While you understand that Bunchy is right about Sam — and the system of policing he represents, however reluctantly — the show is less obvious about how it’s using Bunchy. Earnest as he arrives at a crime scene to protect black citizens from the cops’ questions, he occasions a standoff pretty much immediately. Sam says he’s interfering with an investigation, while Bunchy suggests that he is, rather, pushing back against the cops by definition: “You are an occupying force,” he says. “Until you withdraw, we will not help you.” The language speaks to 1967 and today too, of course, alerting you that Aquarius means to be topical as well as nostalgic and vaguely, if guardedly, referential (the show calls itself “Inspired in part by historical events”). The cops here don’t have tanks or other military surplus, but they do have attitude, a culture based on their perception of perpetrators as enemies.

Such perception is familiar to viewers of most cop shows, but Aquarius complicates it even as it confirms it. Manson and the show’s other, more generic outlaws appear easily condemnnable; Charlie, for instance, dominates his sexual interludes with his interchangeable, long-haired and bell-bottomed “Manson Girls” as well as a frankly brutal homosexual liaison. However, Bunchy provides an alternative view.
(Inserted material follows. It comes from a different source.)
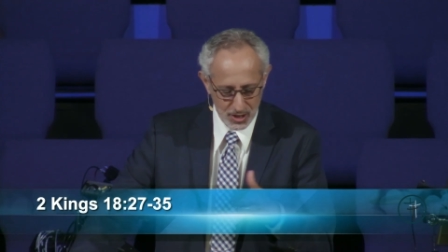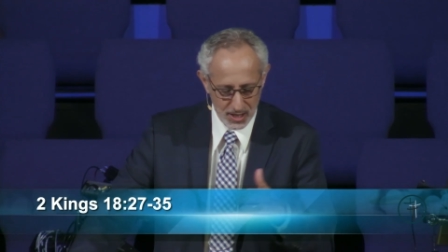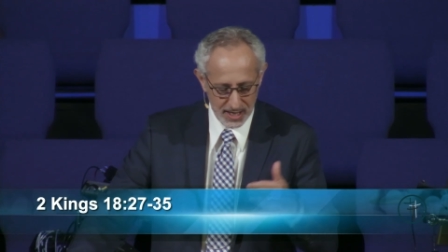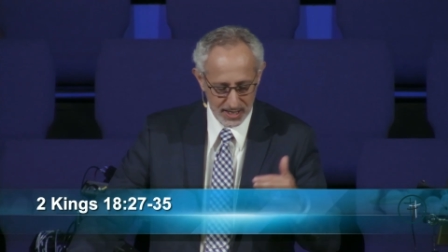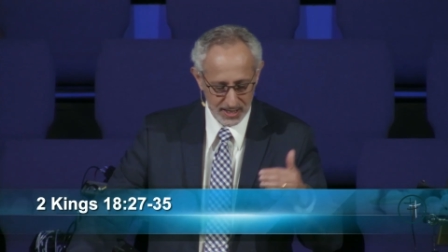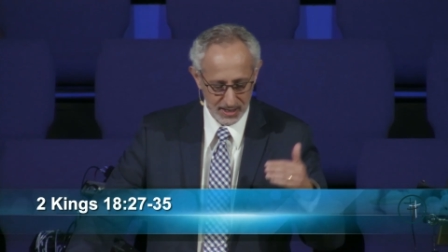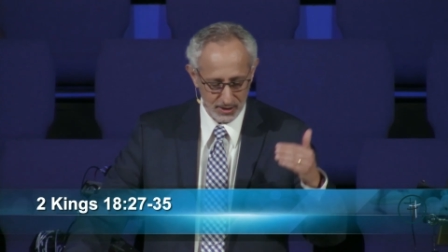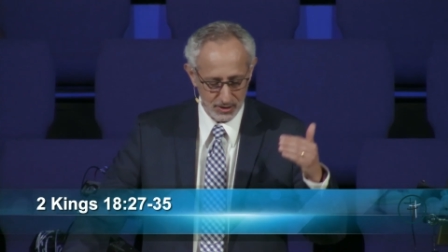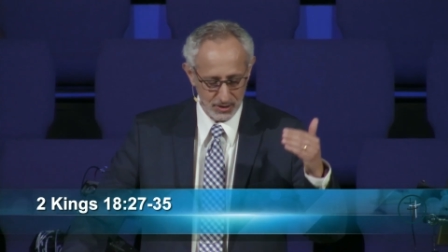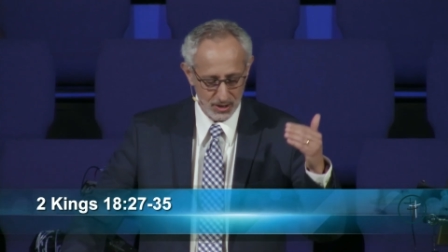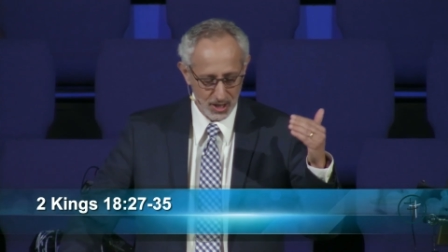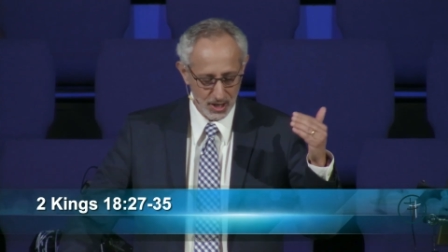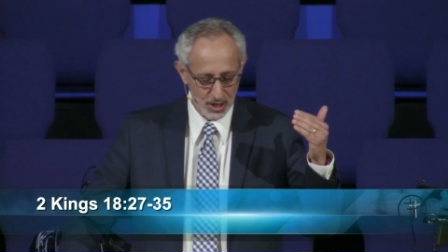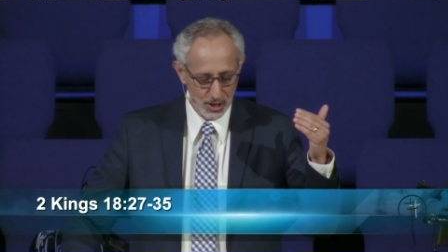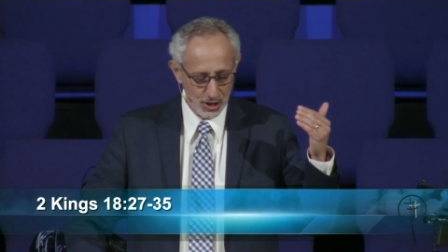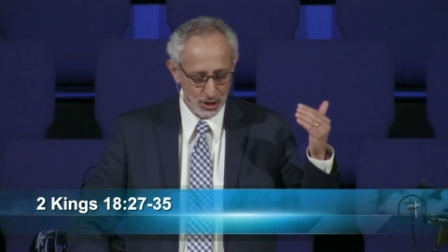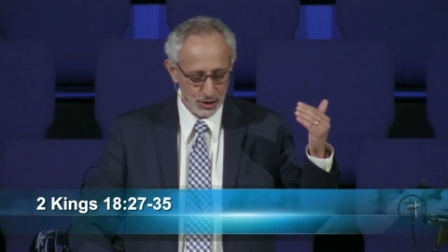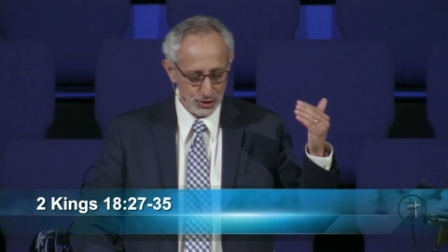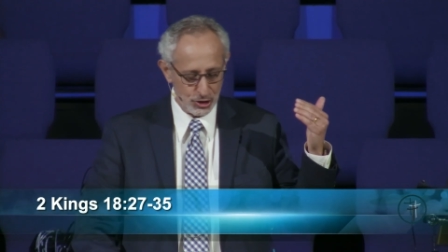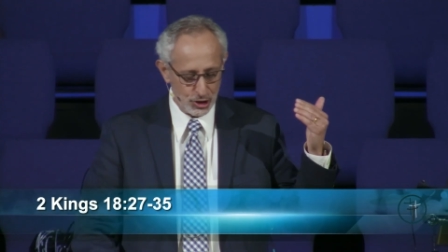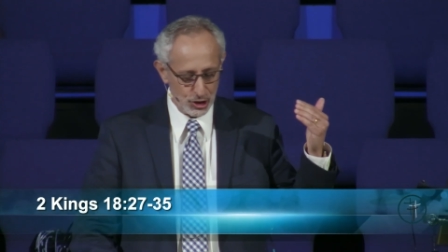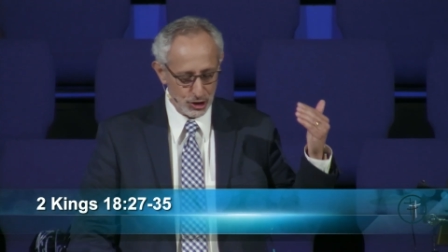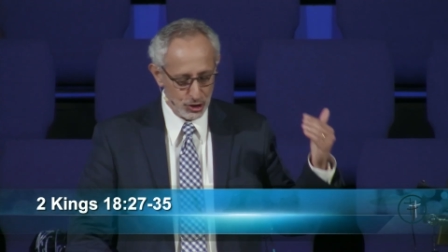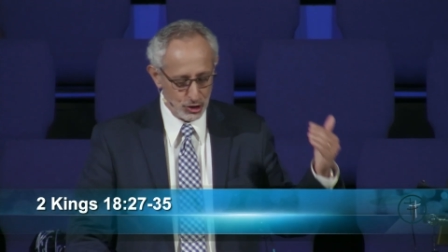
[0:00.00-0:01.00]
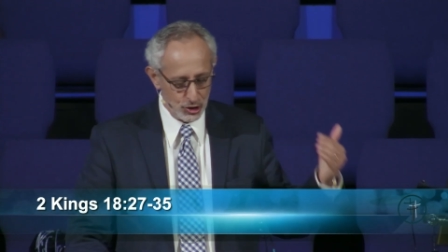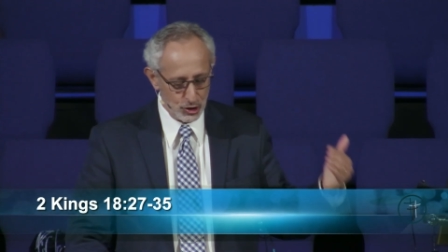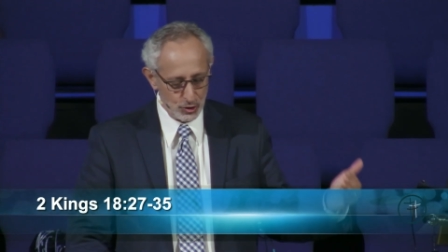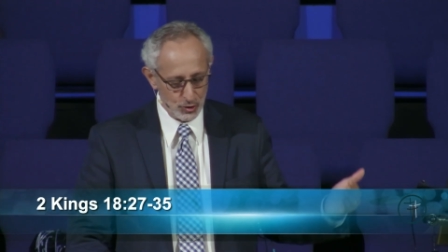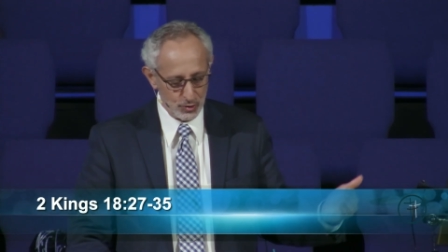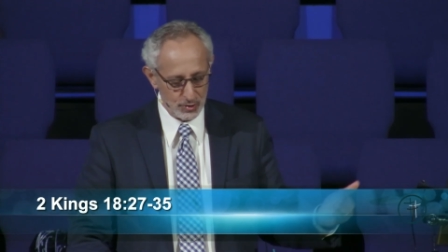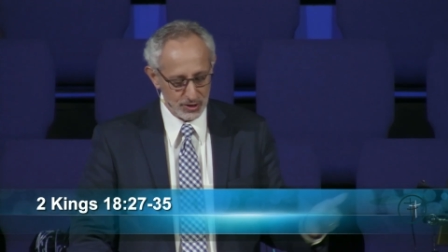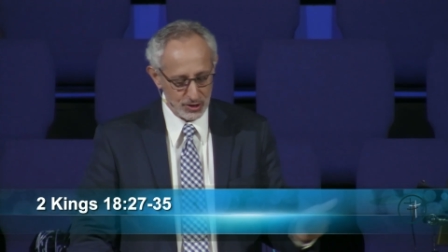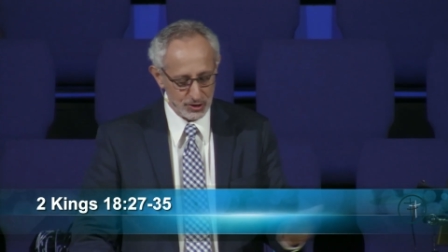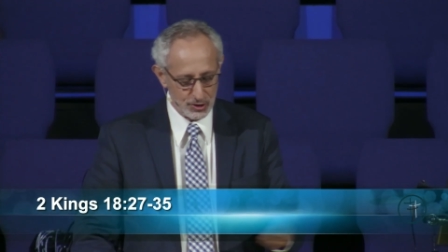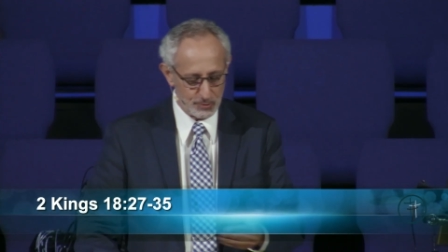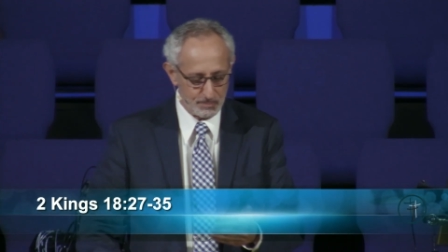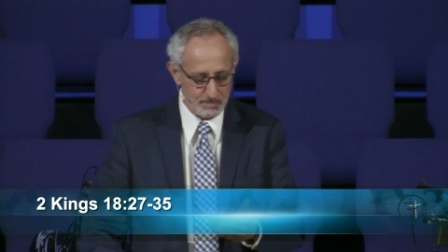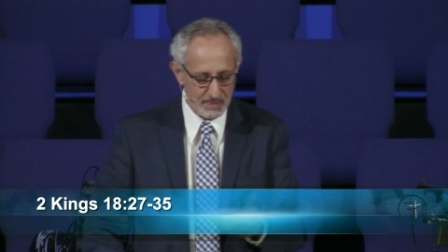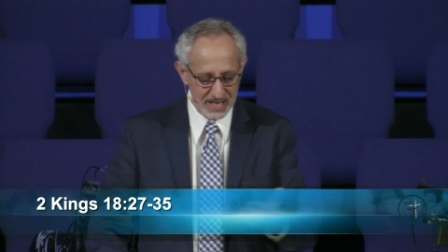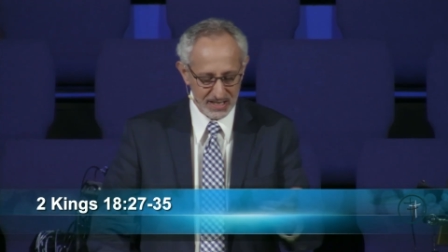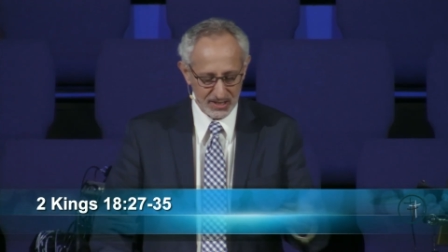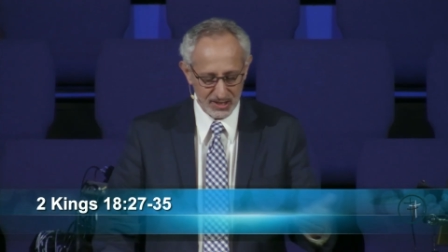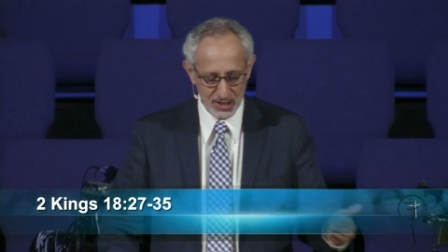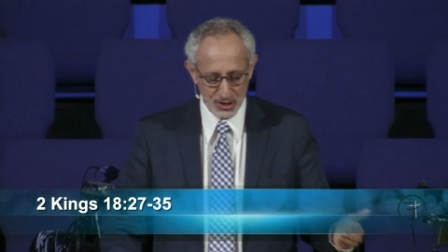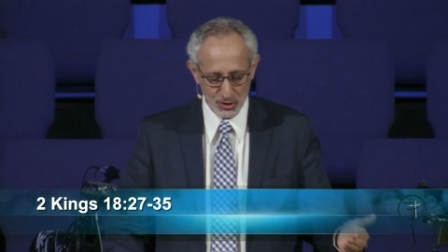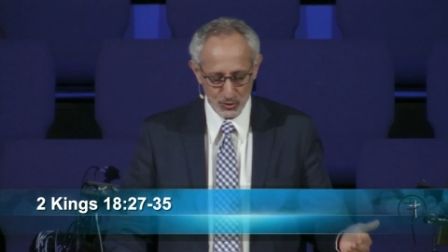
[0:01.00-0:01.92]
and to you to speak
Another alternative view is intermittently offered by Sam’s new partner, the scruffy, younger-generation, undercover designate Brian (Grey Damon). He resents the older cop’s habitual lying to suspects and treating black witnesses as “dumb spades”. He has reasons that are a bit overstated, but they do suggest someone on the writing staff wants to provide Sam’s apparent display of racism with a context. (It’s safe to say that Sam can only be more complicated than he looks at any given moment.)

That said, Sam and Brian share an inclination to menace and assault odious adversaries, and the show supports their decisions in this regard, ensuring these adversaries look like they deserve whatever violence they incur. It’s only right, the cops reason without saying so, to punish bad guys. As the system surrounding them and that they represent is so inept and corrupt, they resort to slamming heads to keep order amidst the many signs of disorder here, from anti-war protests to the crimes committed by the military in Vietnam, both noted not quite in passing on background televisions.
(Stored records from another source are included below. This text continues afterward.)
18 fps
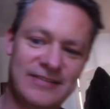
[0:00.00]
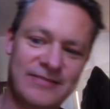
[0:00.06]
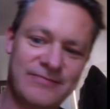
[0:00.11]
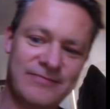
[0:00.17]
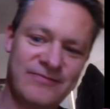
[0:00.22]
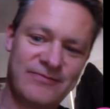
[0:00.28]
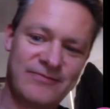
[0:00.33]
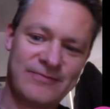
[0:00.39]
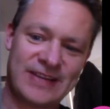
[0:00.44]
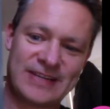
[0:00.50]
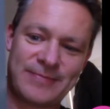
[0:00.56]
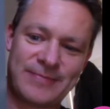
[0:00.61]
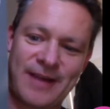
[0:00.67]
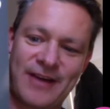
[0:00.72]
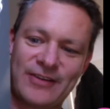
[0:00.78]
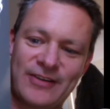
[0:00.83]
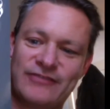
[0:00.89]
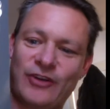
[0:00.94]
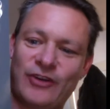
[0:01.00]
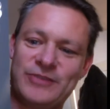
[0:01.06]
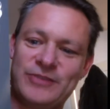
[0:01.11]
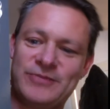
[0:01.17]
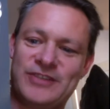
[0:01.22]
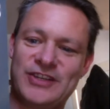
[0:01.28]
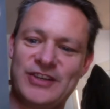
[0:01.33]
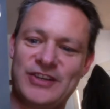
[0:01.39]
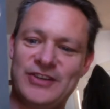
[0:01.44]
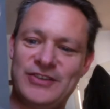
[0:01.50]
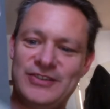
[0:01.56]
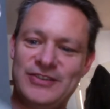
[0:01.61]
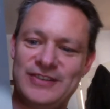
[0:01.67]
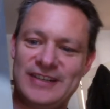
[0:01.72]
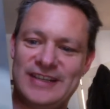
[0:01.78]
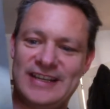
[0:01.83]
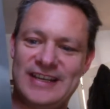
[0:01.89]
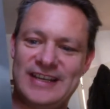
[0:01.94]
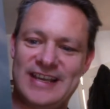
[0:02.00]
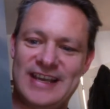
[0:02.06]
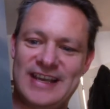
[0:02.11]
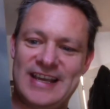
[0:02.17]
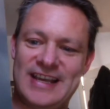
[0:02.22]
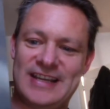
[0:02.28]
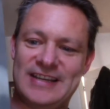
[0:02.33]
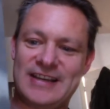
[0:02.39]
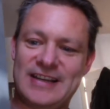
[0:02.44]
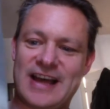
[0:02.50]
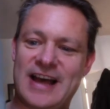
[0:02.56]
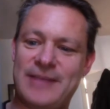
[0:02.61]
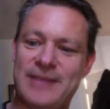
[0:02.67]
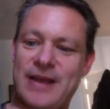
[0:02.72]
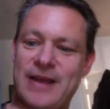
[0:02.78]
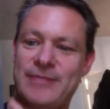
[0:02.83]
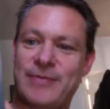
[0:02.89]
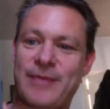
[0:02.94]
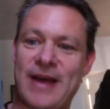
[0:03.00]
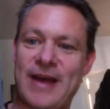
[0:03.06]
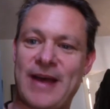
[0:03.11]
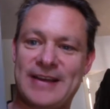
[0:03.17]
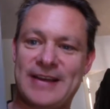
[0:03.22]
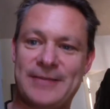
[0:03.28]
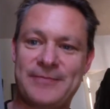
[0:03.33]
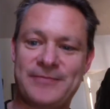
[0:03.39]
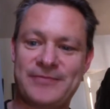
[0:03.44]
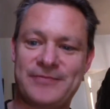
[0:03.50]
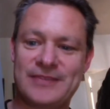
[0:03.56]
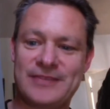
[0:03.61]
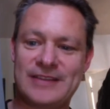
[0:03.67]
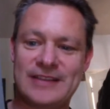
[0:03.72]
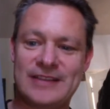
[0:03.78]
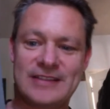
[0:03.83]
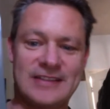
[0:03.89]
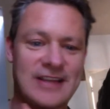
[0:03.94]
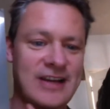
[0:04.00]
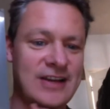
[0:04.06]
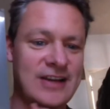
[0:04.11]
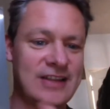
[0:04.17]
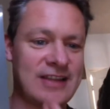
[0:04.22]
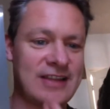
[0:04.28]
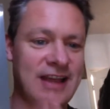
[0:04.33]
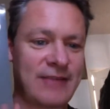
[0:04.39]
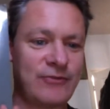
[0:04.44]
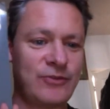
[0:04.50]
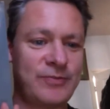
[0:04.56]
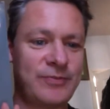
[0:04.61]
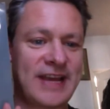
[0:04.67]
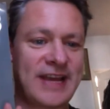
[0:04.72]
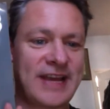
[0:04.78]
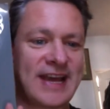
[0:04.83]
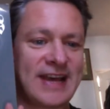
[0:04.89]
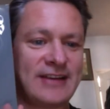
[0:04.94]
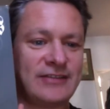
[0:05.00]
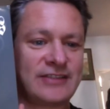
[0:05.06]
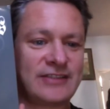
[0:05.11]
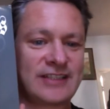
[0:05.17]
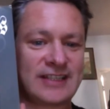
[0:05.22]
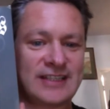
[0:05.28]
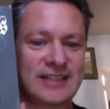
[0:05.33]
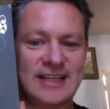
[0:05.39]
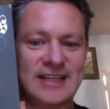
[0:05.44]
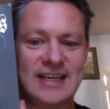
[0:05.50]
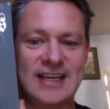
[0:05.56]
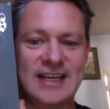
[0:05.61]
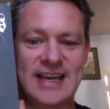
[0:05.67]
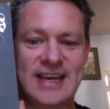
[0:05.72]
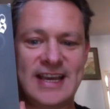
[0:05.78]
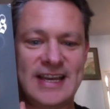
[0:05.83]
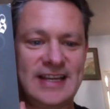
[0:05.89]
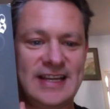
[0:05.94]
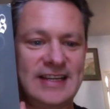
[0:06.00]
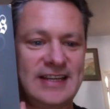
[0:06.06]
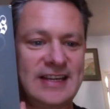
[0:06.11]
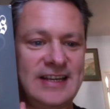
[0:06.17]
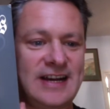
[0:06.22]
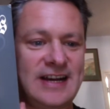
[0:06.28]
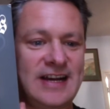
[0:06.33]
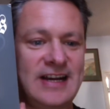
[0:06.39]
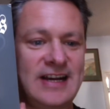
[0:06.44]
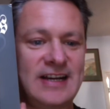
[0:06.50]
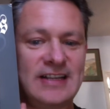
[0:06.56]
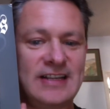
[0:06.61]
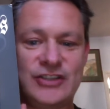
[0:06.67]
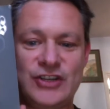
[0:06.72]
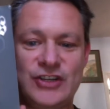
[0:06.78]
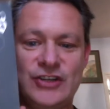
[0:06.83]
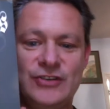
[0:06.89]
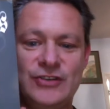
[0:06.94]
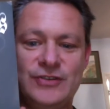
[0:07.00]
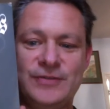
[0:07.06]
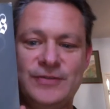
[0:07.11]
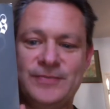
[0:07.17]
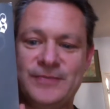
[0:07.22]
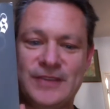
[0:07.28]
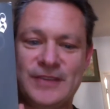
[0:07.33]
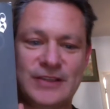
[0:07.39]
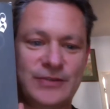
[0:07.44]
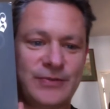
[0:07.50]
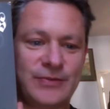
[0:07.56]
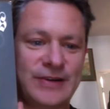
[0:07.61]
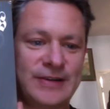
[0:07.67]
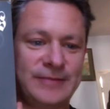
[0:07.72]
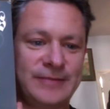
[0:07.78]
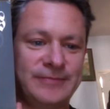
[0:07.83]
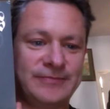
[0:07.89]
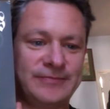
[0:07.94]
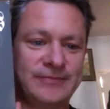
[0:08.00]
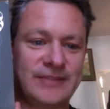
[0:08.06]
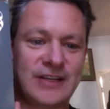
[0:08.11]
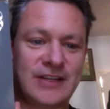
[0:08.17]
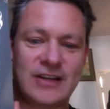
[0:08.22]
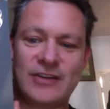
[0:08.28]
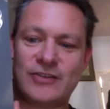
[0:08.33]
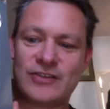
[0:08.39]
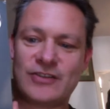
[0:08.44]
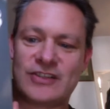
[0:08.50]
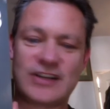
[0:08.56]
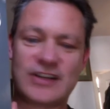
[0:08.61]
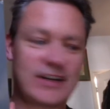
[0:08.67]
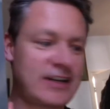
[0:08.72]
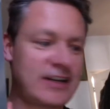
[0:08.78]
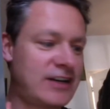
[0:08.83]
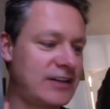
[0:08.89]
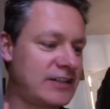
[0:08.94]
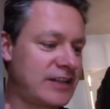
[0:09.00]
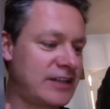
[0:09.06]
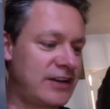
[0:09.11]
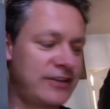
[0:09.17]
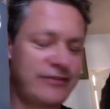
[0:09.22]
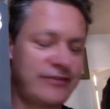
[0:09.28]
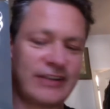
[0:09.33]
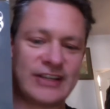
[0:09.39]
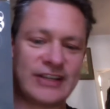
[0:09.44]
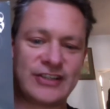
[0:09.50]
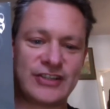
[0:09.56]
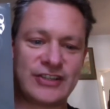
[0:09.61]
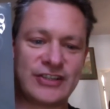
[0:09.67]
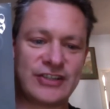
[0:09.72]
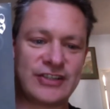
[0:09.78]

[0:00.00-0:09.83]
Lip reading: Meta Barons Volume 2 in paperback. So that will be out in June as well. So alongside Car2go Adventures.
That Bunchy has and makes visible another idea about how bad guys might be defined suggests, however briefly, that the show acknowledges that black lives might matter, even in a network’s period cop show. NBC’s release of all 13 episodes of Aquarius to VOD as soon as the show premieres on 28 May means you’ll be able to see how far this acknowledgment might carry right away.

The series opens on the girl, Emma (Emma Dumont), who will become Sam’s case, sneaking out of her parents’ house at night as 16-year-olds tend to do. As she slips away, to be picked up by Charlie, the soundtrack plays one of its many era-defining tunes, this one the Who’s “I Can See for Miles”. The point would be, no surprise, that no one is seeing far at all, no one imagines the coming fall of Saigon or the Manson murders, the building civil rights movement or women’s lib or any of it. The show supposes you can see this, in the sense that you know the history that comes after 1967, and that you can appreciate that even in this fictionalized form, that history bodes ill.

Aquarius isn’t quite history, but it also isn’t precisely now, or even accurate in either case. What you can see is not so much “truth” as it is versions of truth. What you can see, in Bunchy’s adamant assertion of himself as truth, is the possibility that another story exists and might be told. When Sam arrests him and uses Bunchy as a means to get another case closed, when he dismisses Bunchy as so much trouble to be overcome on the way to doing his job, he doesn’t see what you might, that the truth, if not out there, as The X-Files‘ Mulder once held, might be elsewhere.